Decisamente di maggior interesse documentario, secondo Perniola, sono le opere che preferiscono partire dal particolare per giungere a considerazioni di carattere universale. A tal proposito il saggio porta alcuni esempi di opere che, in un epoca in cui la società si è fatta estremamente complessa, si sono concentrati su alcuni microcosmi particolari, capaci, però, di proporre questioni e riflessioni di carattere generale. Perniola individua nel mondo carcerario, nell’ambiente scolastico e nella vita delle famiglie mononucleari urbane, spesso formate da un anziano e da una persona straniera che si prende cura di lui, dei micromondi in cui si riproducono, in piccola scala, i conflitti e le difficoltà in atto nel resto della società. Si tratta di mondi chiusi in cui si intrecciano, seppure secondo diverse modalità, i problemi del confronto tra italiani e stranieri, le condizioni di disagio sociale e di emarginazione, le difficoltà nei rapporti affettivi e le questioni concernenti i rapporti gerarchici che si strutturano all’interno di questi piccoli mondi. Probabilmente il documentario contribuisce a farci capire qualcosa in più della società contemporanea quando limita la sua indagine ad ambiti ristretti e quando evita di affrontare la realtà con l’intenzione, più o meno palese, di confermare la propria visione sulle cose.

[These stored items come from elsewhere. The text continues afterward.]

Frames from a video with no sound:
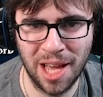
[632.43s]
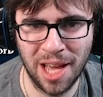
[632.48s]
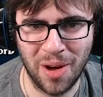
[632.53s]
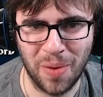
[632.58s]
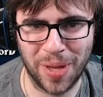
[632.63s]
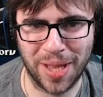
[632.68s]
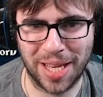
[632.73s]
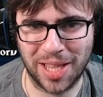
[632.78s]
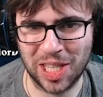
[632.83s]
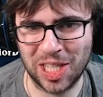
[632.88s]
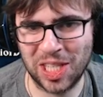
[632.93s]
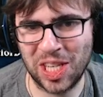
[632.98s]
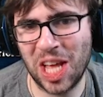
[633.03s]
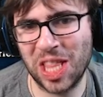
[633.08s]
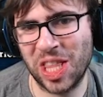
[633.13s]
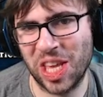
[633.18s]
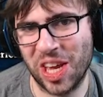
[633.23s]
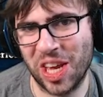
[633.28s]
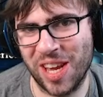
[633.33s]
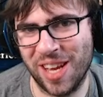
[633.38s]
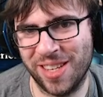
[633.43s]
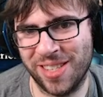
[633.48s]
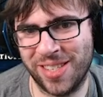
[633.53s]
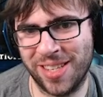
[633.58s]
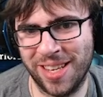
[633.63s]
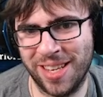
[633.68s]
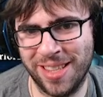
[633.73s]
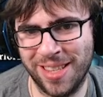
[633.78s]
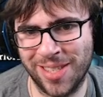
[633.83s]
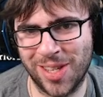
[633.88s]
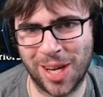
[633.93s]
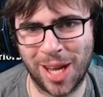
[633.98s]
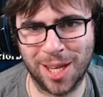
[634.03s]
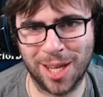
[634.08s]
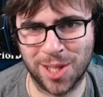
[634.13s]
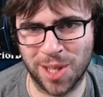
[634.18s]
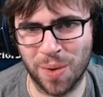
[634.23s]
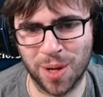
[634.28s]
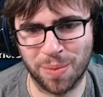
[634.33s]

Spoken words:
But like the sad thing is, this deck has so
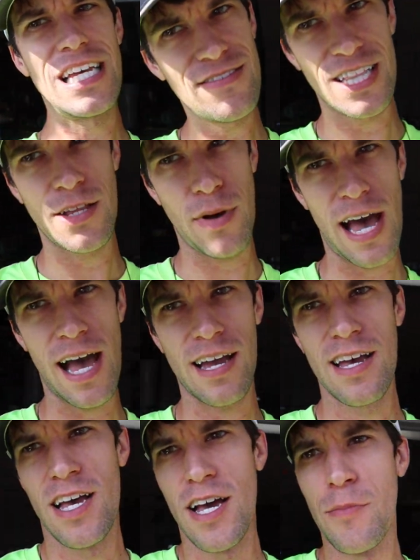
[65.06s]
leave it in the pack.
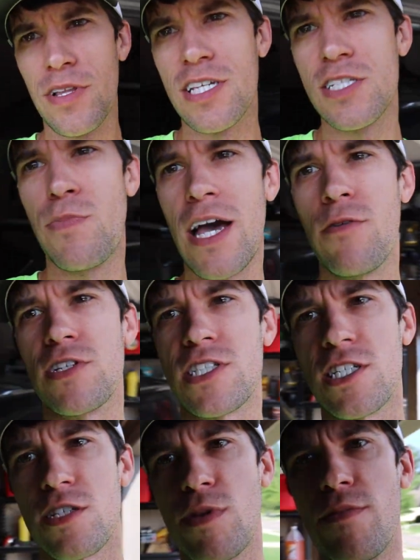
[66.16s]
But this bait was
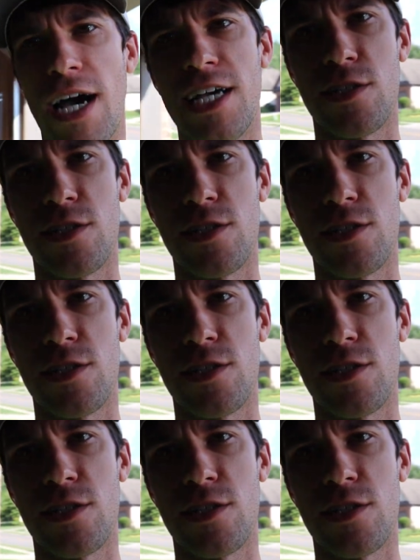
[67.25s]
sent to me by a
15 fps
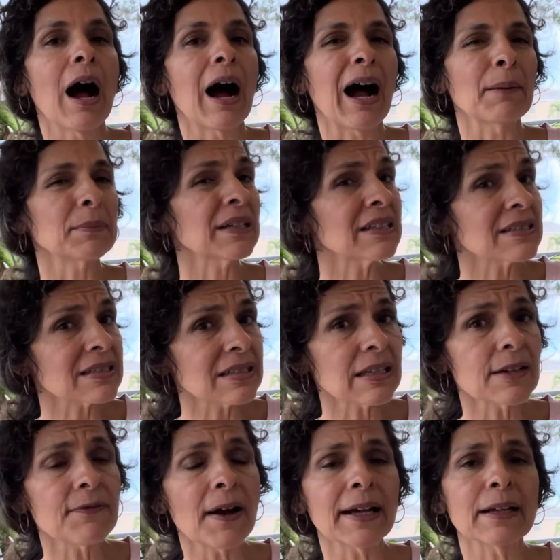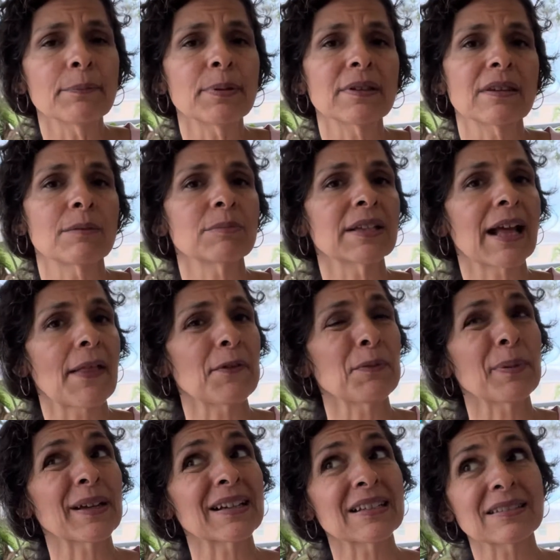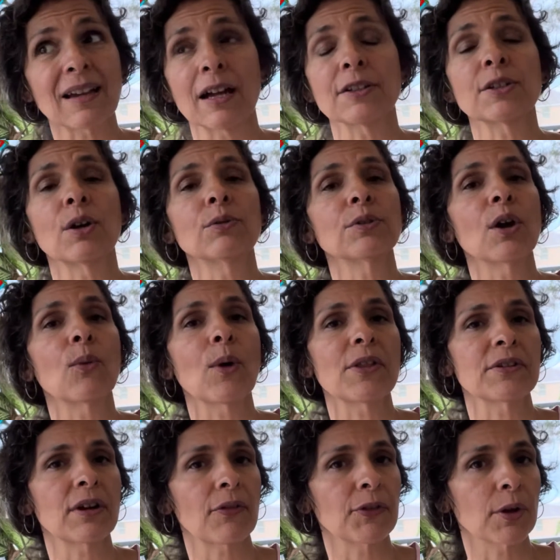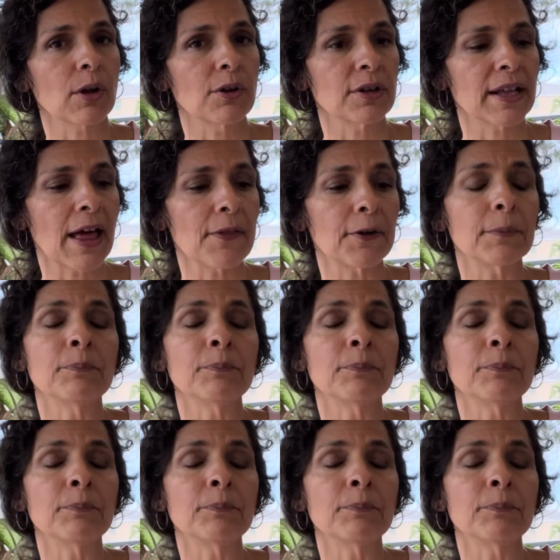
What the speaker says: I'm going to see if I can put them together because I don't know whether or not they'll go together.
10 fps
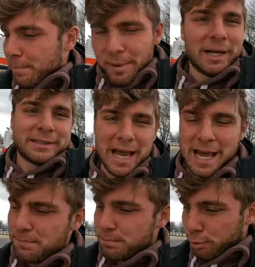but
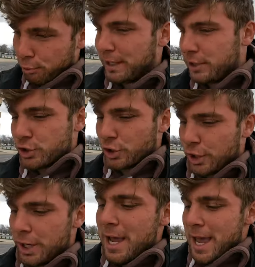I'm pretty
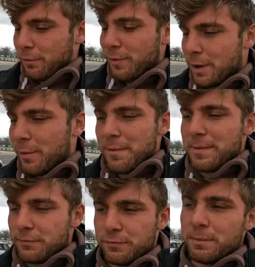sure it ran
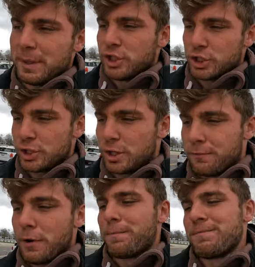away from me. Just to
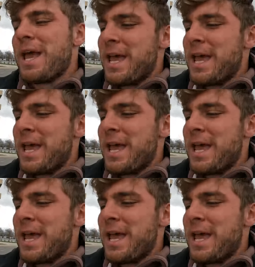confirm,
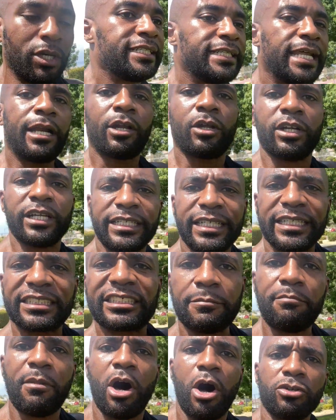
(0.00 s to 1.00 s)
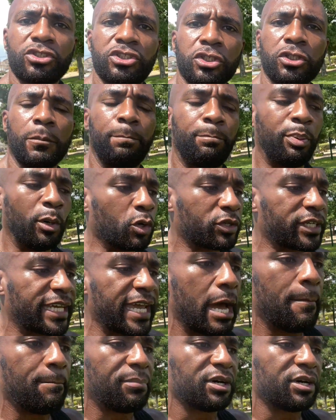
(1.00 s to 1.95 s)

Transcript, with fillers: Not only did Simone do the boot camp,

Una riflessione viene dedicata anche a quella moltitudine di “neo-operatori Lumière” che riprendono tracce di reale attraverso i loro smartphone per poi pubblicarle in internet. L’autrice sottolinea come “al pari dei loro avi, il loro nome non conta” (p. 158) ma “contrariamente ai loro avi a non contare sono anche le immagini che producono, tutte uguali a quelle di altre milioni di neo-operatori” (p. 158). Altra riflessione sulla rete, riguarda il suo favorire la manipolazione dei materiali altrui. Il saggio si conclude con la presa d’atto di come “la progressiva trasformazione dell’immagine in surrogato della realtà e della realtà in surrogato dell’immagine hanno portato alla fine del documentario, storicamente inteso, con un suo bagaglio di norme linguistiche, di opere di riferimento, con il suo pubblico, i suoi canali di diffusione, le sue associazioni di riferimento” (pp. 98-99). Entrando nell’era postdocumentaria, secondo l’autrice, ci si troverà a dover ricorrere ad una nuova terminologia ed a nuovi strumenti di analisi al fine di indagare “un campo espressivo in cui i confini tra reale e immaginario, tra falso e autentico, tra televisione e cinema, diventeranno sempre più labili sino a crollare sotto il peso di una realtà modificata, nella quale l’immagine (…) viene integrata come vera solo perché facente parte della realtà stessa” (p. 99).